### Task directions
What is needed is an exact copy of the entries below, with every picture left out.

··· Given records ···

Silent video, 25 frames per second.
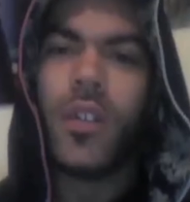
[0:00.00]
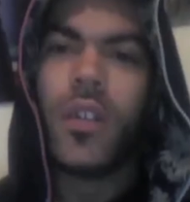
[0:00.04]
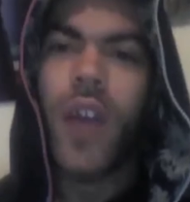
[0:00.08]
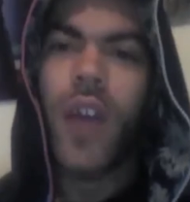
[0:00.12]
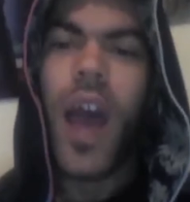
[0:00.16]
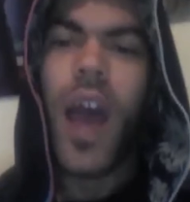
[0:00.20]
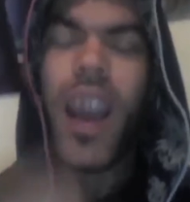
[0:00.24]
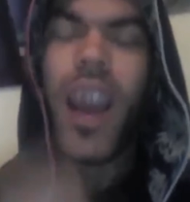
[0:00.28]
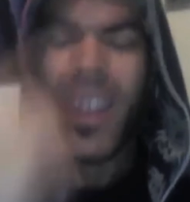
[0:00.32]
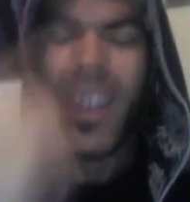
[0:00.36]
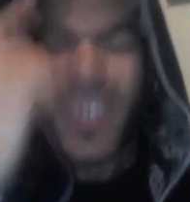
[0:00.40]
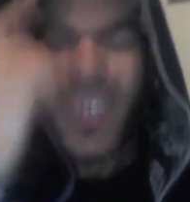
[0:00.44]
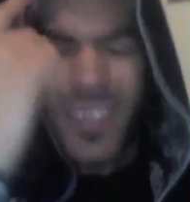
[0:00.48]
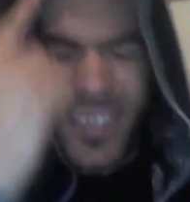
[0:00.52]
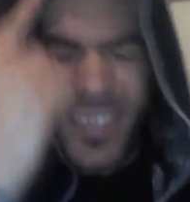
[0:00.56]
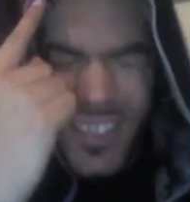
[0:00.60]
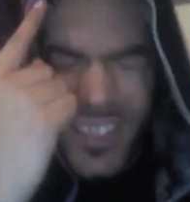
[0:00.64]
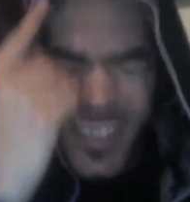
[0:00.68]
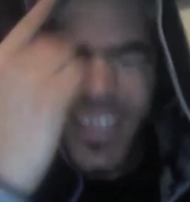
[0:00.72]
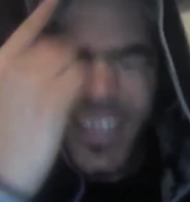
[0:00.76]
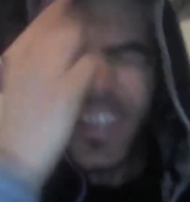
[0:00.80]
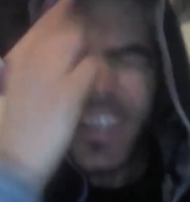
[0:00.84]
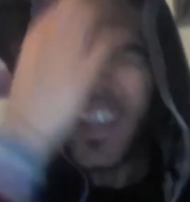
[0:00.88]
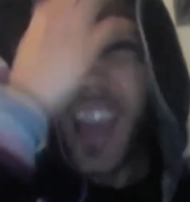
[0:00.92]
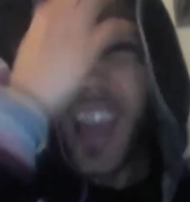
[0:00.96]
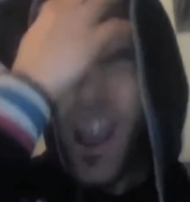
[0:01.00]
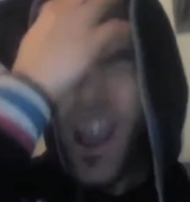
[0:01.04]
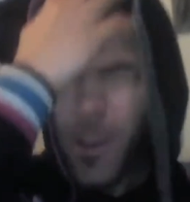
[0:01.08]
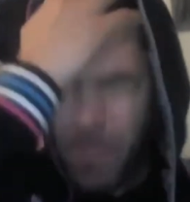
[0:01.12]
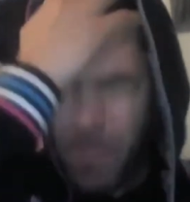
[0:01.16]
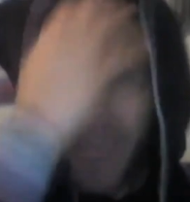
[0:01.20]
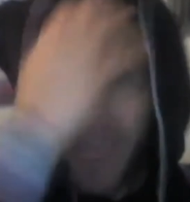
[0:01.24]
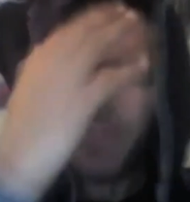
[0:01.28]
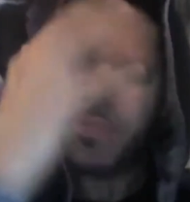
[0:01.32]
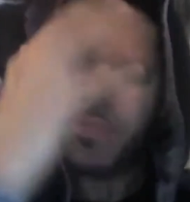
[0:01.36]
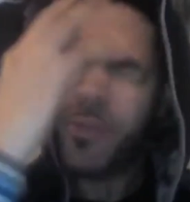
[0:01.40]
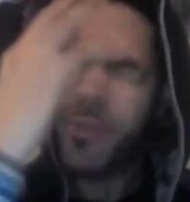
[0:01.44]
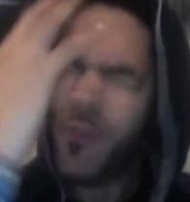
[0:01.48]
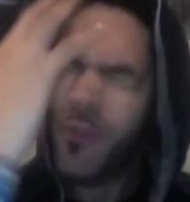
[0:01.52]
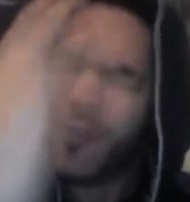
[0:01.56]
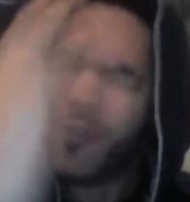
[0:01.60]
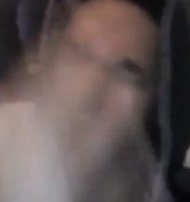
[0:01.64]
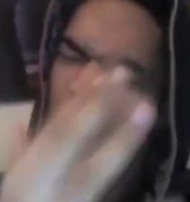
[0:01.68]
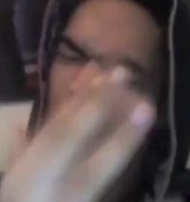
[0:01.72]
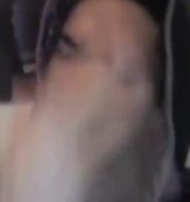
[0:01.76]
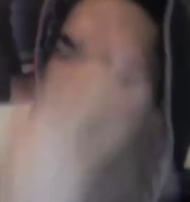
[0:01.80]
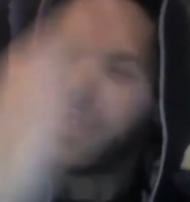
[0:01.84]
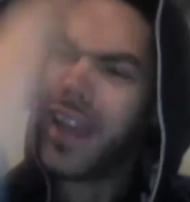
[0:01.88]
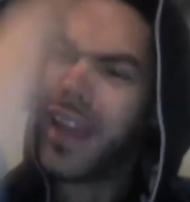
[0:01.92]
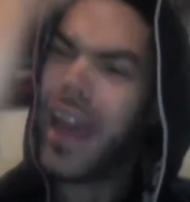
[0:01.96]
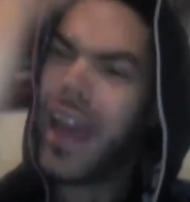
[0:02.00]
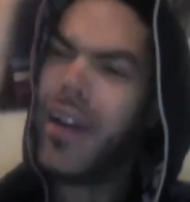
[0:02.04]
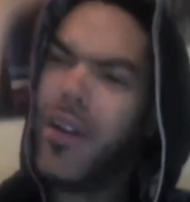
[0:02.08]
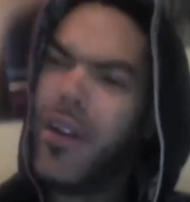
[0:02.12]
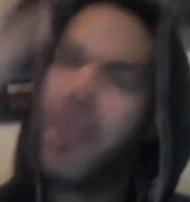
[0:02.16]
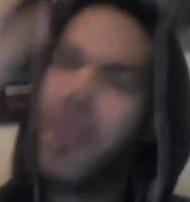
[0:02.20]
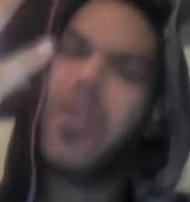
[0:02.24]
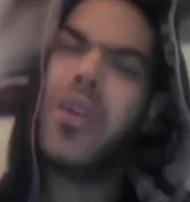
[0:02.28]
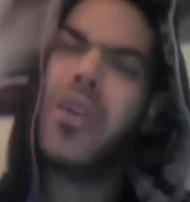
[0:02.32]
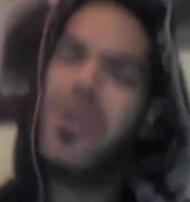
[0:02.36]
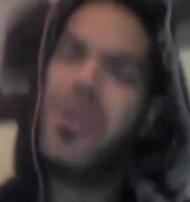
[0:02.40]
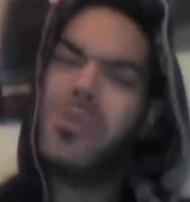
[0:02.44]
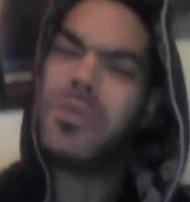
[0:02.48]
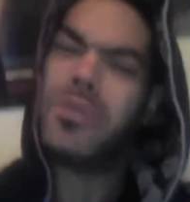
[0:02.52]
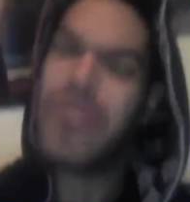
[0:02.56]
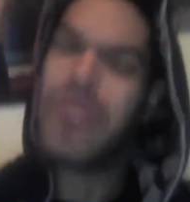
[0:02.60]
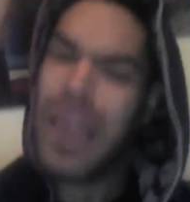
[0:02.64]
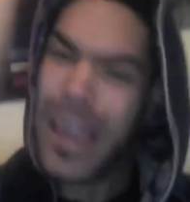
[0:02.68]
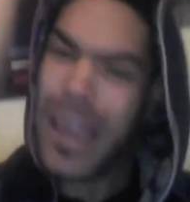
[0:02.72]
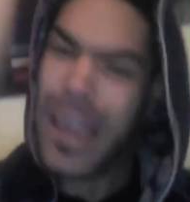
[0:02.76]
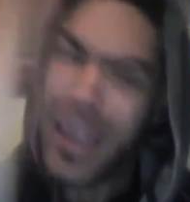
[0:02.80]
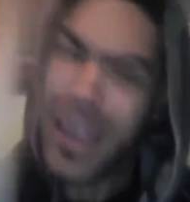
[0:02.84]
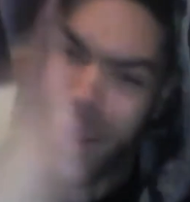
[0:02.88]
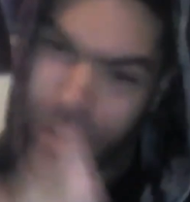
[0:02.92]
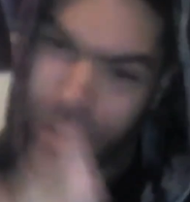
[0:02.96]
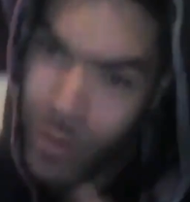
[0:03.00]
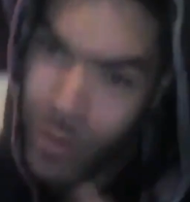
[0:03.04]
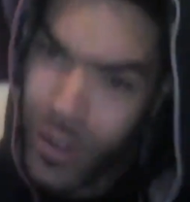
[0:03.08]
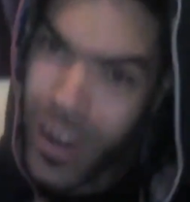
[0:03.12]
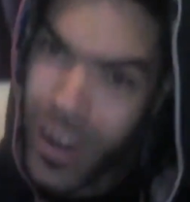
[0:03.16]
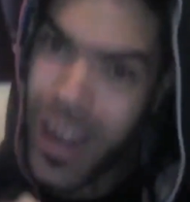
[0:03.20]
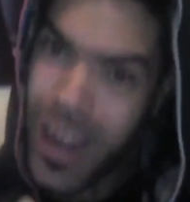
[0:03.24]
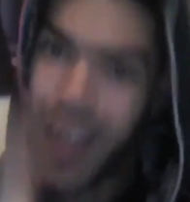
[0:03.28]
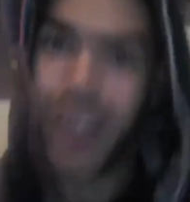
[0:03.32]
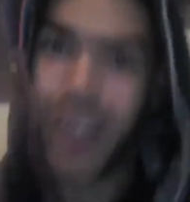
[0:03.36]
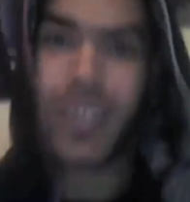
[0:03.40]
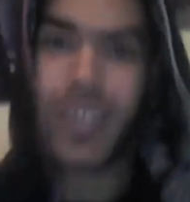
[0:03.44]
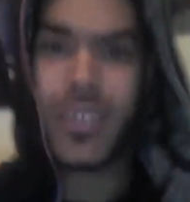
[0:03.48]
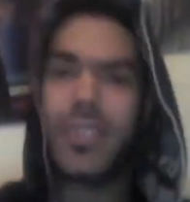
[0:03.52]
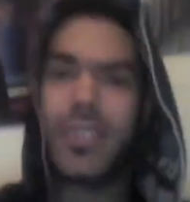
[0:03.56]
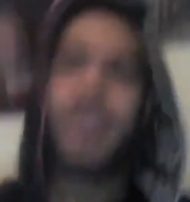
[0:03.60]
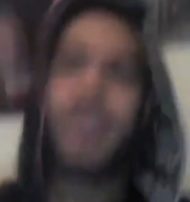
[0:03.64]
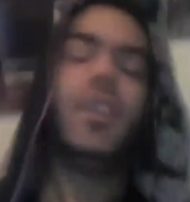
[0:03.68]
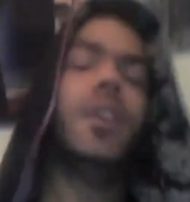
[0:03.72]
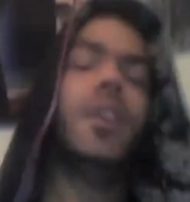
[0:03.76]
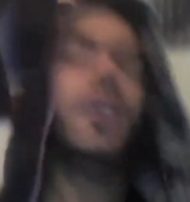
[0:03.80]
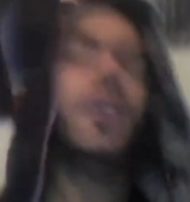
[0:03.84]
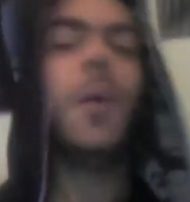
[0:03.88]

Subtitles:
I could see how people thought that Hollow killed Lux.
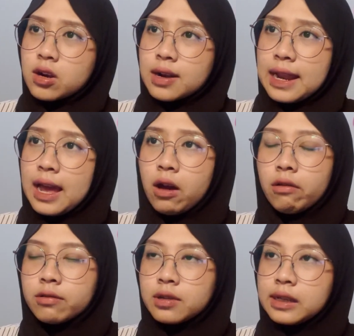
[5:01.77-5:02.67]
her
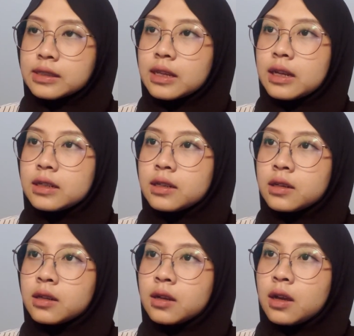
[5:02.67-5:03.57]
now? He said.
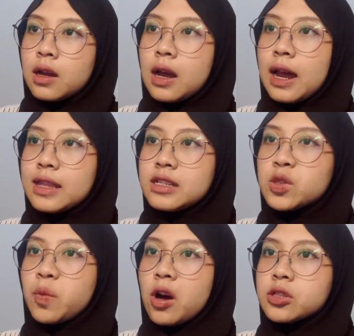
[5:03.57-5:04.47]

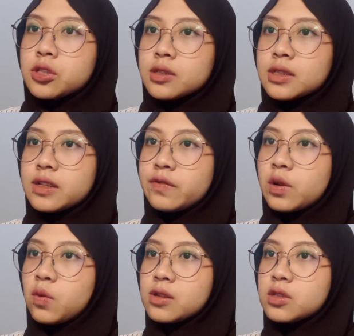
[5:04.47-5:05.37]
Eileen's posture
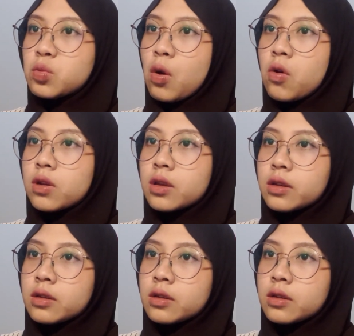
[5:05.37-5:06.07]
stiffened while he spoke.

···

### Answer to the exercise
Silent video, 25 frames per second.
[0:00.00]
[0:00.04]
[0:00.08]
[0:00.12]
[0:00.16]
[0:00.20]
[0:00.24]
[0:00.28]
[0:00.32]
[0:00.36]
[0:00.40]
[0:00.44]
[0:00.48]
[0:00.52]
[0:00.56]
[0:00.60]
[0:00.64]
[0:00.68]
[0:00.72]
[0:00.76]
[0:00.80]
[0:00.84]
[0:00.88]
[0:00.92]
[0:00.96]
[0:01.00]
[0:01.04]
[0:01.08]
[0:01.12]
[0:01.16]
[0:01.20]
[0:01.24]
[0:01.28]
[0:01.32]
[0:01.36]
[0:01.40]
[0:01.44]
[0:01.48]
[0:01.52]
[0:01.56]
[0:01.60]
[0:01.64]
[0:01.68]
[0:01.72]
[0:01.76]
[0:01.80]
[0:01.84]
[0:01.88]
[0:01.92]
[0:01.96]
[0:02.00]
[0:02.04]
[0:02.08]
[0:02.12]
[0:02.16]
[0:02.20]
[0:02.24]
[0:02.28]
[0:02.32]
[0:02.36]
[0:02.40]
[0:02.44]
[0:02.48]
[0:02.52]
[0:02.56]
[0:02.60]
[0:02.64]
[0:02.68]
[0:02.72]
[0:02.76]
[0:02.80]
[0:02.84]
[0:02.88]
[0:02.92]
[0:02.96]
[0:03.00]
[0:03.04]
[0:03.08]
[0:03.12]
[0:03.16]
[0:03.20]
[0:03.24]
[0:03.28]
[0:03.32]
[0:03.36]
[0:03.40]
[0:03.44]
[0:03.48]
[0:03.52]
[0:03.56]
[0:03.60]
[0:03.64]
[0:03.68]
[0:03.72]
[0:03.76]
[0:03.80]
[0:03.84]
[0:03.88]

Subtitles:
I could see how people thought that Hollow killed Lux.
[5:01.77-5:02.67]
her
[5:02.67-5:03.57]
now? He said.
[5:03.57-5:04.47]

[5:04.47-5:05.37]
Eileen's posture
[5:05.37-5:06.07]
stiffened while he spoke.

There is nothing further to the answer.